Le contexte est important et hautement politisé, et vous devez absolument lire ce qui suit,
Car il s’agit d’un autre exemple du combat de l’Etat profond contre la démocratie, ou, si vous préférez, combat contre le fait qu’Israël est un pays de droite, que l’Etat profond n’aime pas les idées de la majorité de droite du peuple israélien, et qu’il fait tout pour le combattre.
- Meir Suissa, officier de police israélien (au grade de superintendant ou commissaire principal), a été impliqué dans une affaire dont se sont saisis les médias, concernant les manifestations massives de gauche contre la réforme judiciaire en 2023.

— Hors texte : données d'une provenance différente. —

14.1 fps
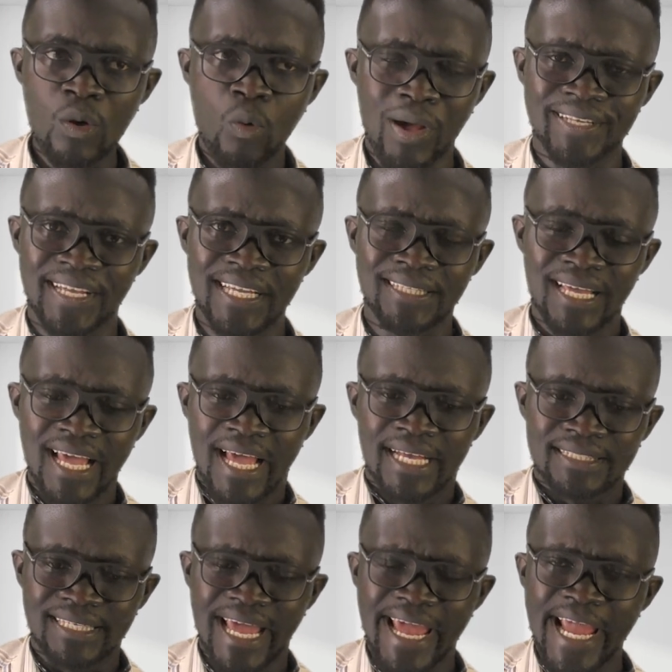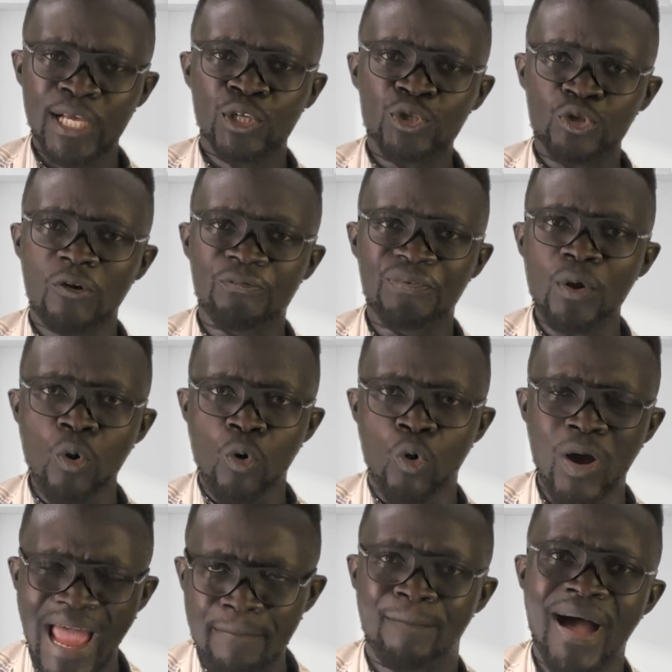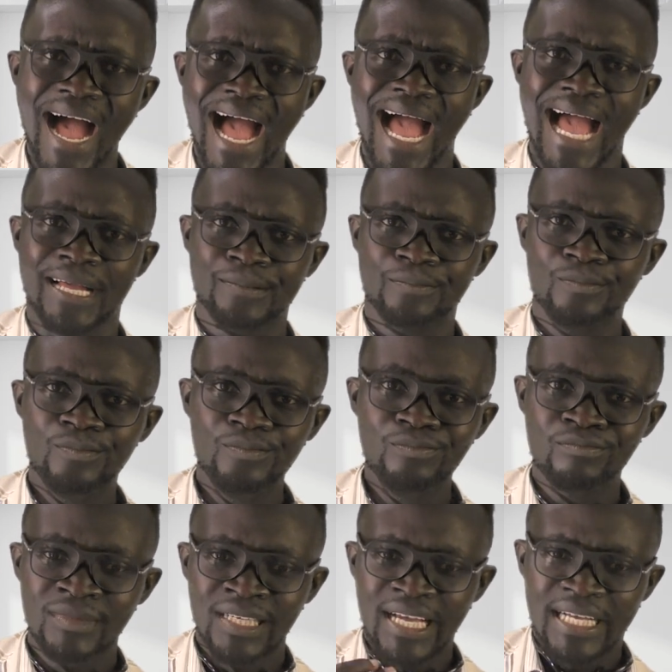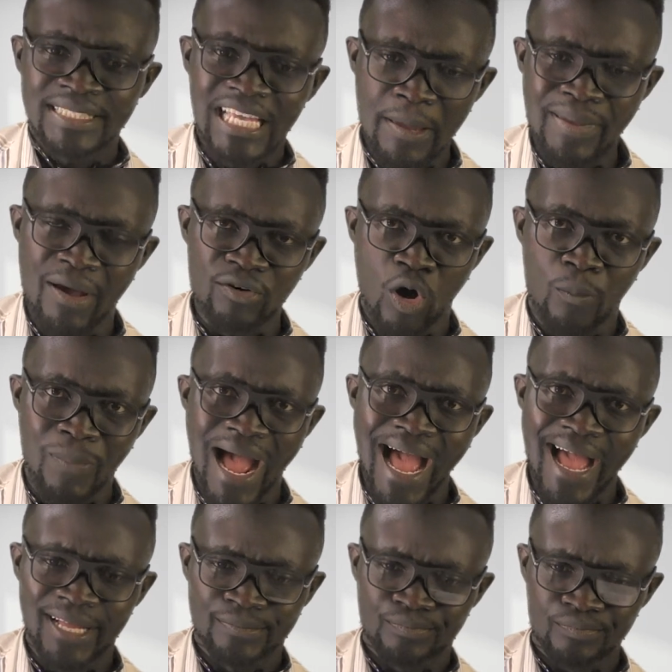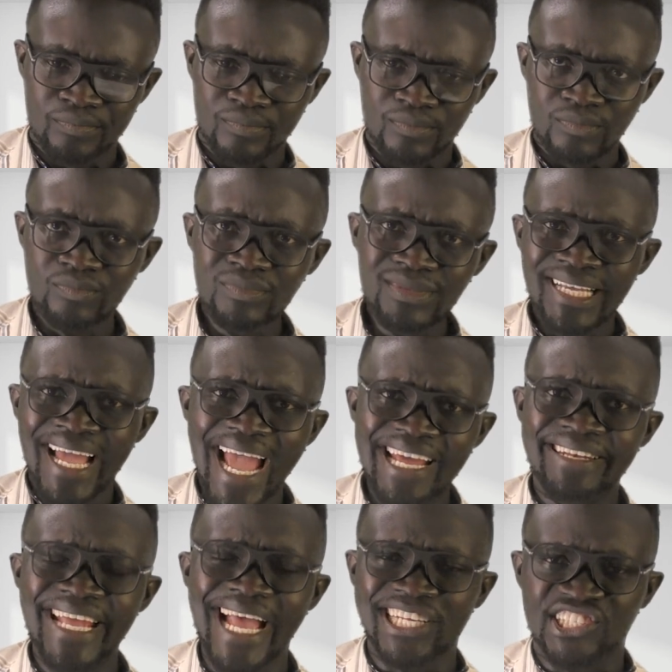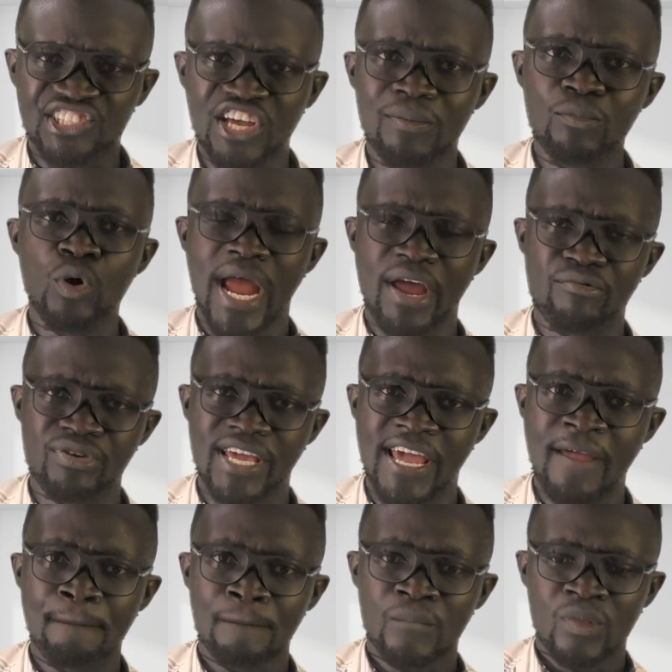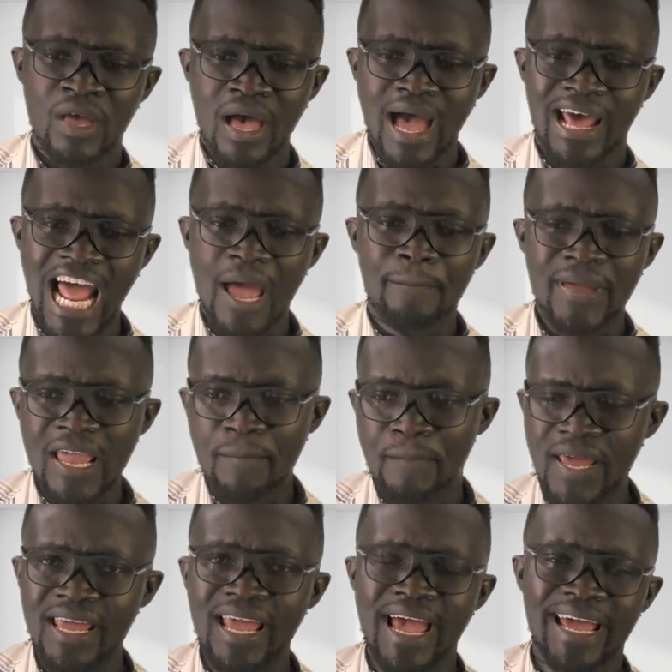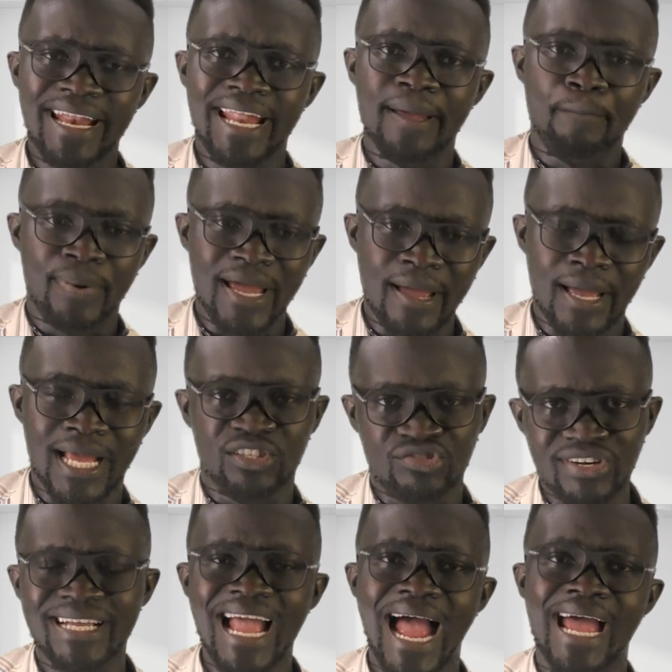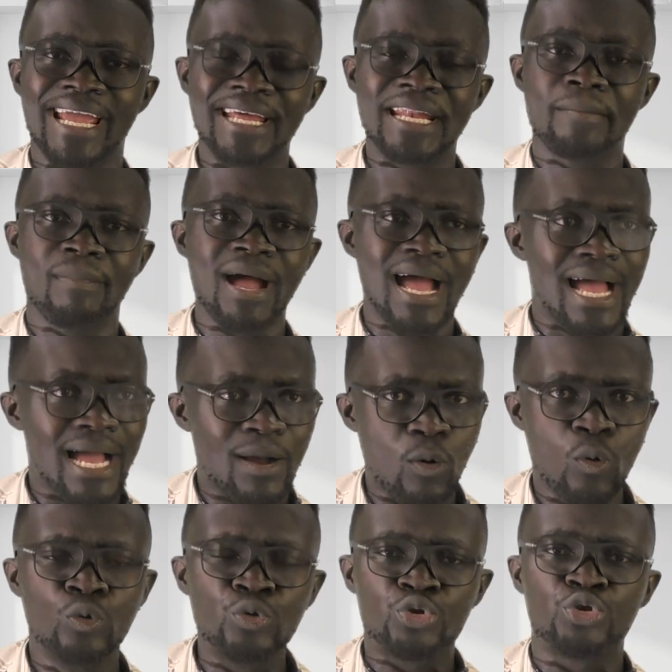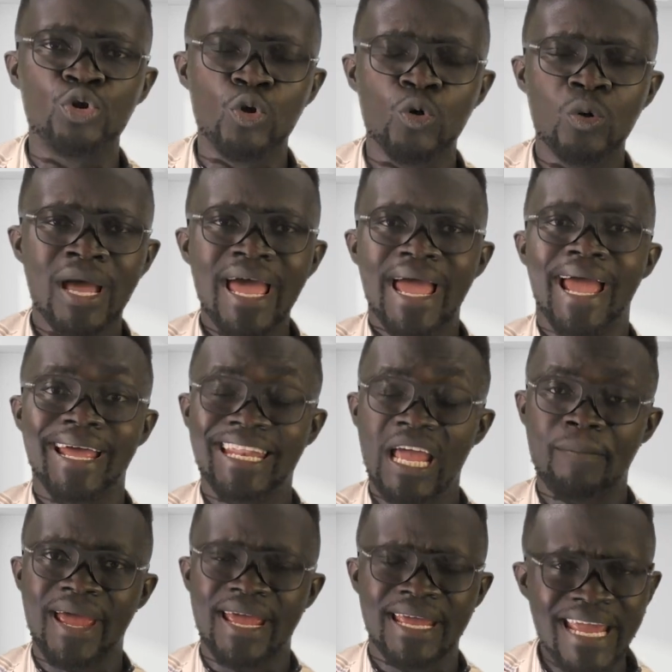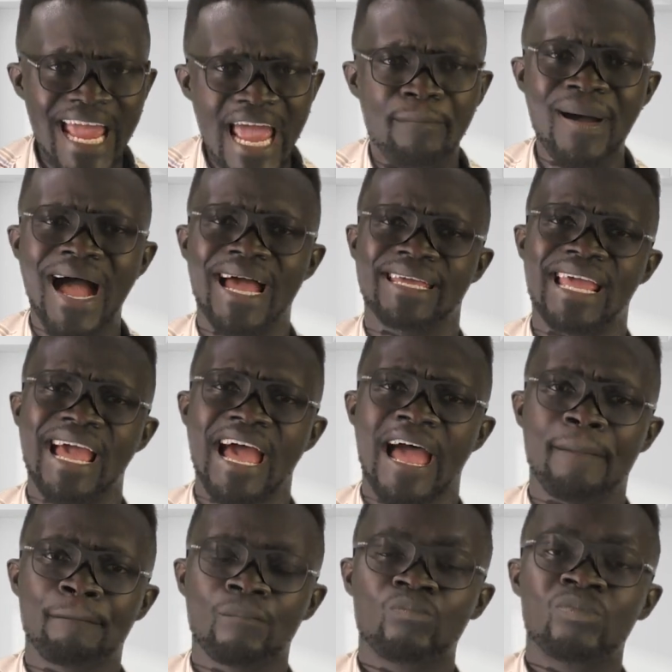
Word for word: What is it? Say in Sufuru who a bar. Say be no bar. Eddie a shiamu every. And I be be and a trigger and a ma who's you a debay a buyer.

- En mars 2023, lors d’une manifestation à Tel-Aviv, il a été accusé d’avoir lancé une grenade incapacitante (stun grenade) dans une foule de manifestants, blessant plusieurs personnes (notamment une femme grièvement) et violant les directives policières sur l’usage de la force.
- En juillet 2024, il a été inculpé par le département des enquêtes internes de la police (PID) pour négligence et comportement imprudent
- Malgré l’inculpation, le ministre de la Sécurité nationale Itamar Ben-Gvir a tenté de le promouvoir au grade de chef superintendant (sous-commissaire ou commissaire en chef) et de le nommer commandant du poste de police de Tel Aviv-Sud.
- Cette promotion a été gelée à plusieurs reprises par la justice et la délicieuse procureure générale Gali Baharav-Miara, qui l’a qualifiée d’illégale (violation des règles de promotion de la police, absence de recommandation du commissaire, etc.).
- Maintenant donc, sa condamnation a été annulée en appel. Pourquoi ? Parce que, a déclaré le juge : « après lecture des arguments de la défense de Suissa, sa confession n’apparaît pas comme une “vraie confession”. »
L’affaire reste très politisée : Ben-Gvir défend Suissa comme un officier « talentueux » victime d’une persécution judiciaire – ce qui semble confirmé par l’annulation des condamnations, tandis que les opposants y voient une « politisation » de la police et un affaiblissement de l’État de droit, argument qu’ils invoquent de manière systématique lorsqu’un haut fonctionnaire qui n’est pas de gauche est nommé à un poste clé.